— About this exercise —
From the first line to the last, please print the entries exactly, omitting pictures.

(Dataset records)
┌────────

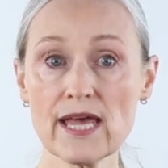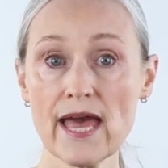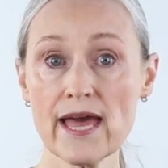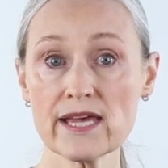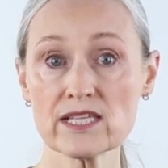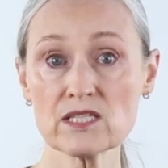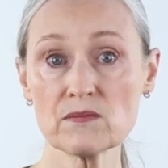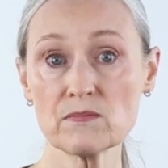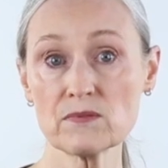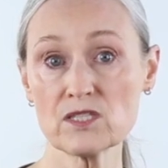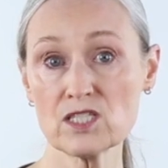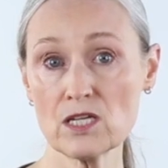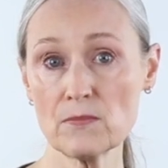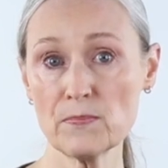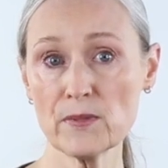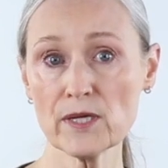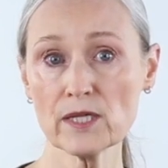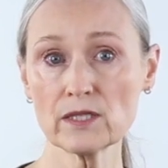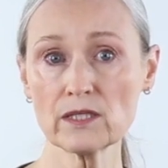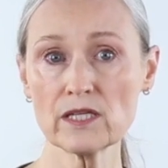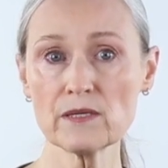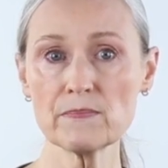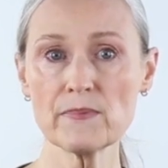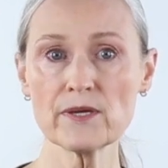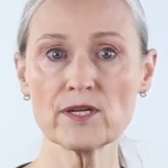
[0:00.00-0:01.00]
has
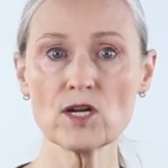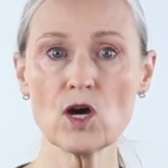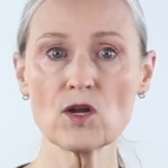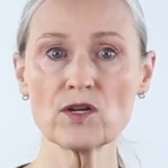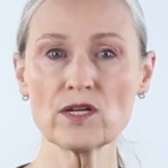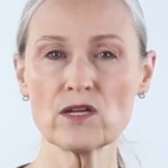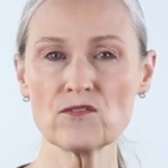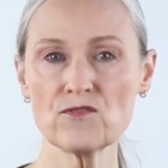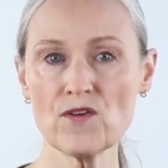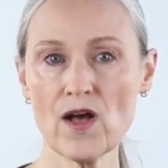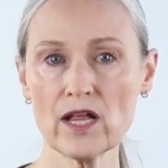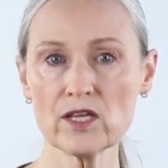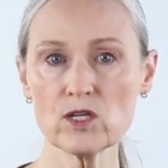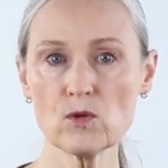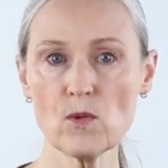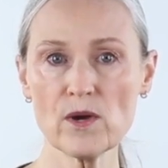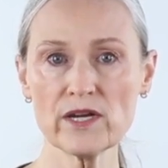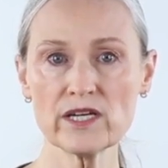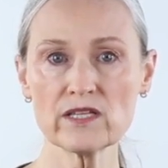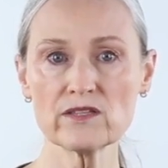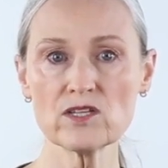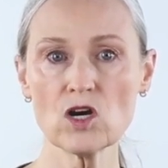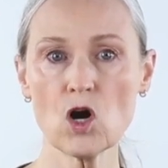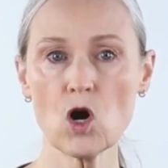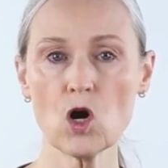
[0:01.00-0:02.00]
typically been on evaluating
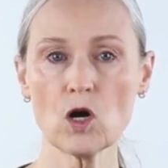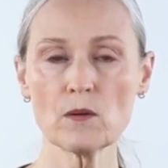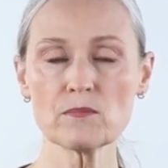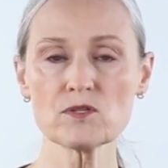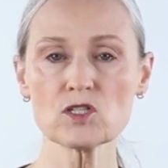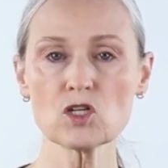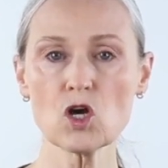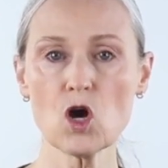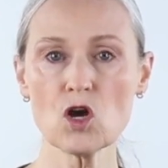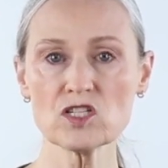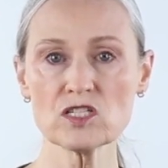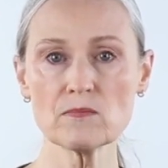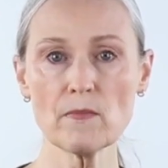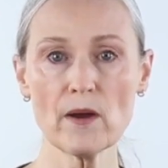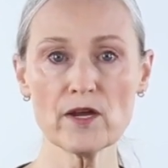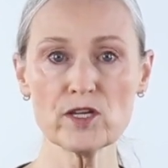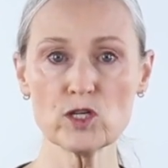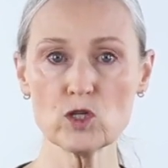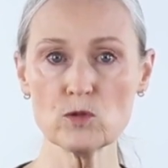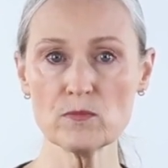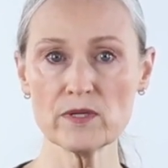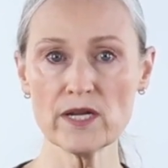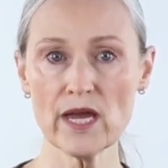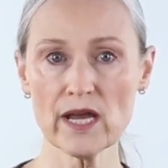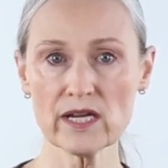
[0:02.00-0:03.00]
the harms caused by
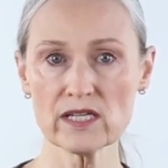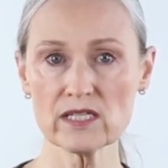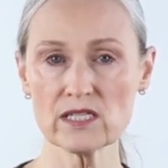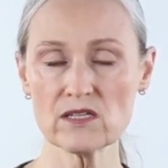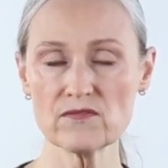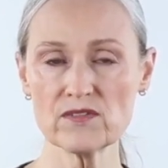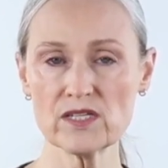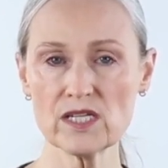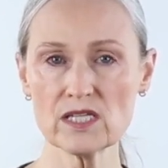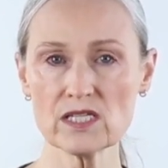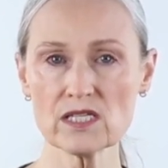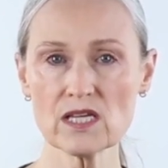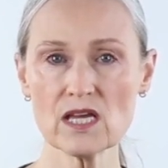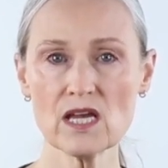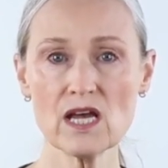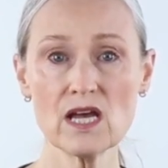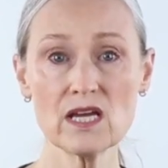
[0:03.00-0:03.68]
human activities,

└────────

— Result of this exercise —
[0:00.00-0:01.00]
has
[0:01.00-0:02.00]
typically been on evaluating
[0:02.00-0:03.00]
the harms caused by
[0:03.00-0:03.68]
human activities,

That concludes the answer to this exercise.